# Material provided:

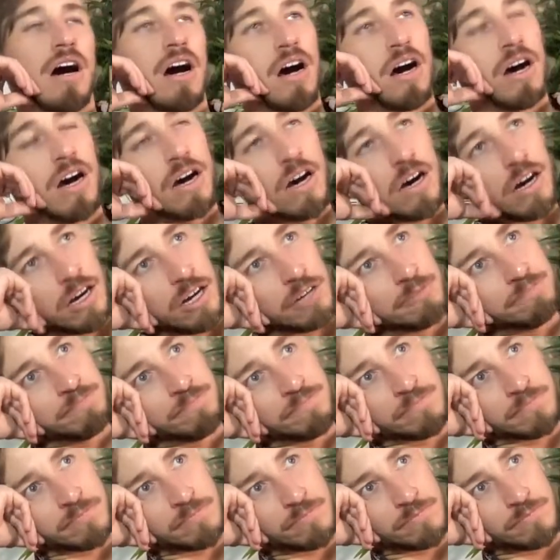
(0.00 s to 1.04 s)

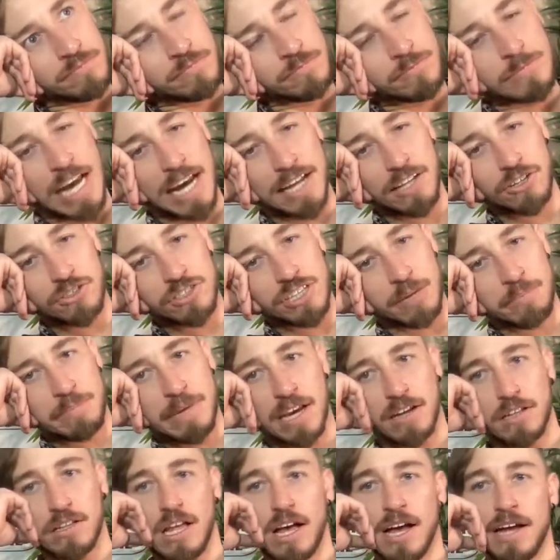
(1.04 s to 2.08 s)
Tyler's helped me
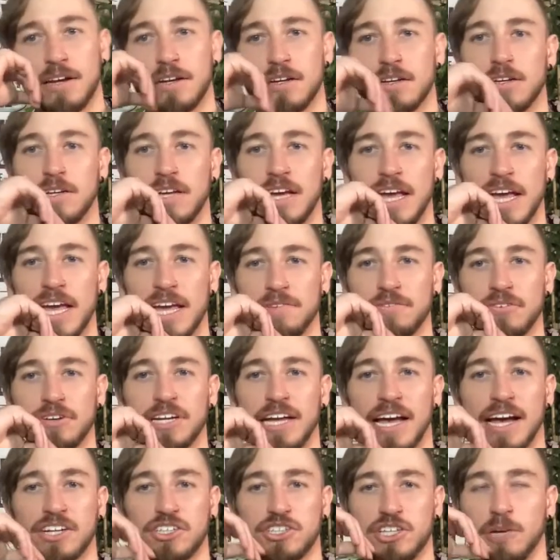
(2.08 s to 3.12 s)
out a lot.
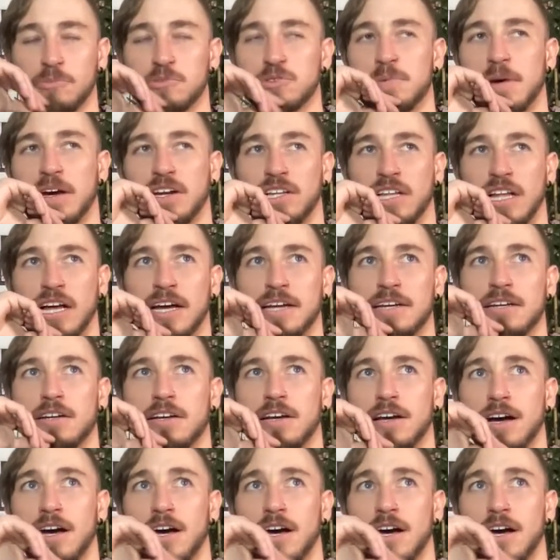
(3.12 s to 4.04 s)
Avery actually helps me out a lot.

# Directions for this task:
After dropping every picture, transcribe each entry exactly.

# Exercise answer:
(0.00 s to 1.04 s)

(1.04 s to 2.08 s)
Tyler's helped me
(2.08 s to 3.12 s)
out a lot.
(3.12 s to 4.04 s)
Avery actually helps me out a lot.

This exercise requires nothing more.